#newt $NEWT I habe das Hinzufügen zu meinem kleinen
$NEWT Stand heute übersprungen und eine weitere Stunde damit verbracht, die Integrationsdokumentation zu lesen. Ich dachte, ich würde nach einem Grund suchen, um mehr zu kaufen, aber am Ende habe ich etwas völlig anderes in Frage gestellt.
Was bei mir hängen blieb, waren nicht die Beweise oder die Policy-Engine. Es war die Tatsache, dass ein PolicyClient den gleichen Vertrag beibehalten kann, während sich seine Policy-Konfiguration weiterentwickelt. Ausgabenlimits, Allowlists und Risiko-Schwellen können sich ändern, ohne dass das Vault selbst neu bereitgestellt werden muss.
Zuerst habe ich das als Entwicklerkomfort gesehen. Jetzt glaube ich, dass es tatsächlich eine der größten Designentscheidungen von Newton ist.
Das bedeutet, dass der Vertrag stabil bleibt, während sich die Regeln an wechselnde Bedingungen anpassen. Das ist praktisch, wenn Sanktionslisten, Gegenparteien oder Risikoparameter aktualisiert werden müssen. Aber es lenkt meine Aufmerksamkeit auch woanders hin.

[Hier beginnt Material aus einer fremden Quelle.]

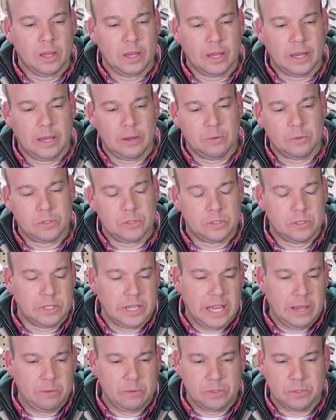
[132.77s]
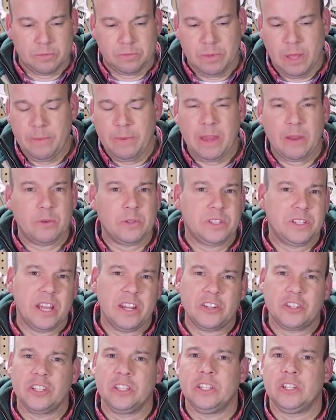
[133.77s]
I was, I was, maybe I was
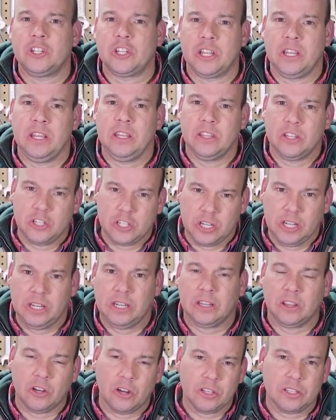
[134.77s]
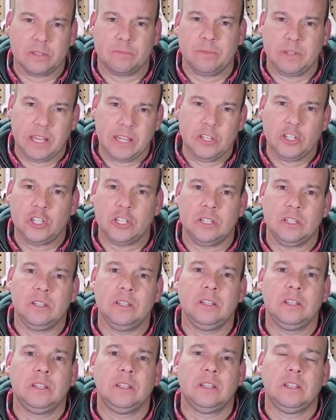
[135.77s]
tensioning the chain. The chain had lost some
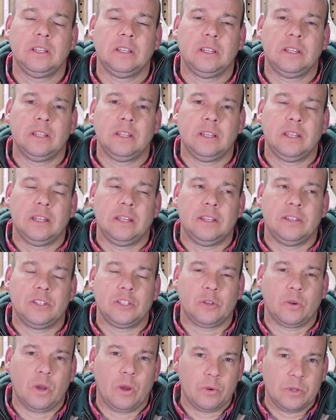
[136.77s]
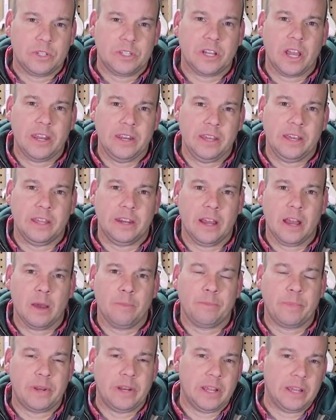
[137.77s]
tension. So I was tightening it
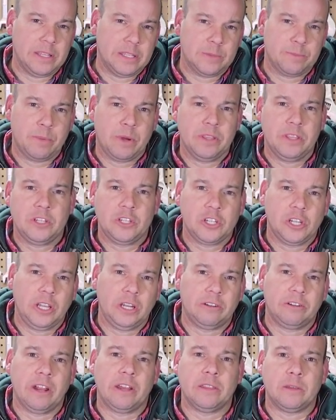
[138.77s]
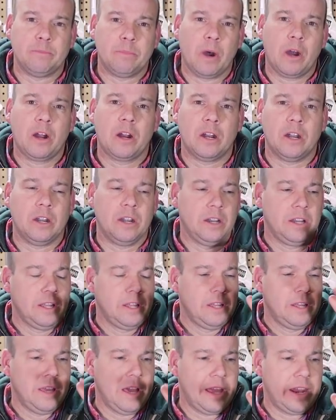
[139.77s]
up and I spun the chain around the bar.
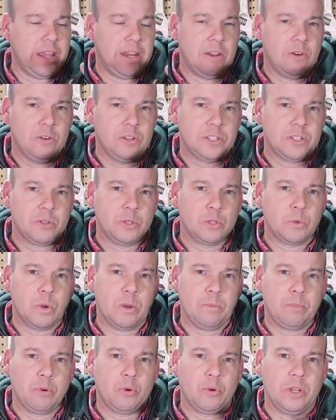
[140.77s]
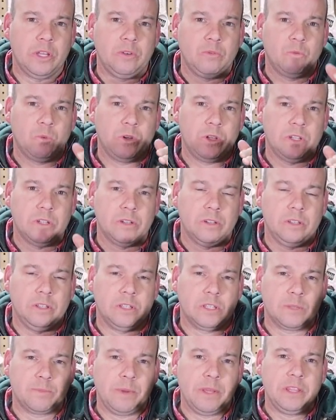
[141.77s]
And I noticed there was one point where you,
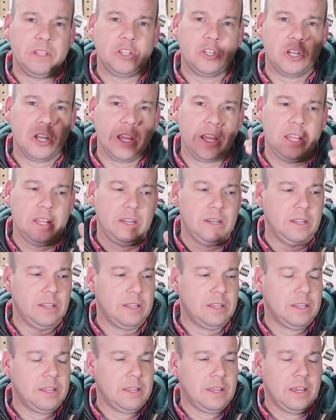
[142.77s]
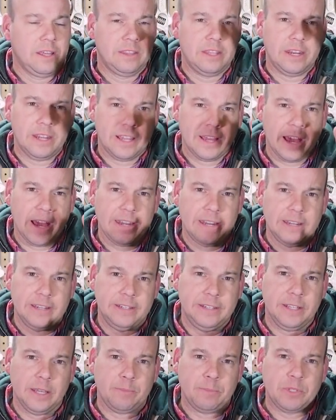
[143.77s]
you spin the chain that it kind
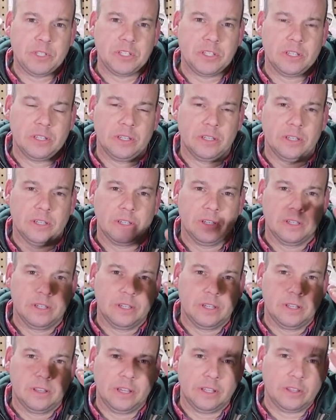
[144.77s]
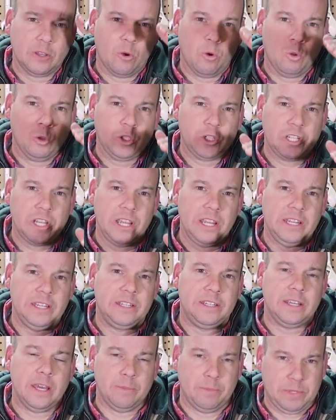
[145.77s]
of dips, like the whole
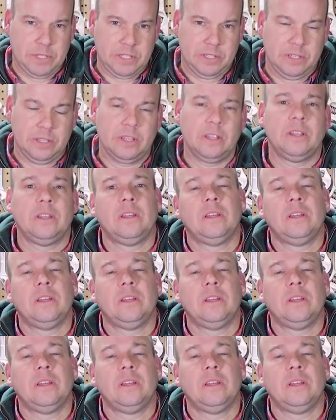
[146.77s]
chain dips.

Ich habe erkannt, dass die eigentliche Frage nicht nur ist, ob Newton nachweisen kann, dass eine Transaktion die konfigurierte Policy befolgt hat. Es geht darum, wer überhaupt die Befugnis hat, diese Policy als Erstes zu ändern.
Ein Beweis kann zeigen, dass die Regeln korrekt durchgesetzt wurden. Er kann mir nicht sagen, ob die aktualisierten Regeln sinnvoll waren oder ob die Governance dahinter mein Vertrauen verdient.
Wenn ich jemals ernsthaftes Kapital in ein von Newton betriebenes Vault allokiere, werde ich genauso viel Zeit damit verbringen, den Policy-Inhaber, das Multisig und den Timelock zu prüfen, wie mit dem Lesen der Smart Contracts.
Das war eine größere Erkenntnis, als ich von einem ruhigen Handelstag erwartet hatte.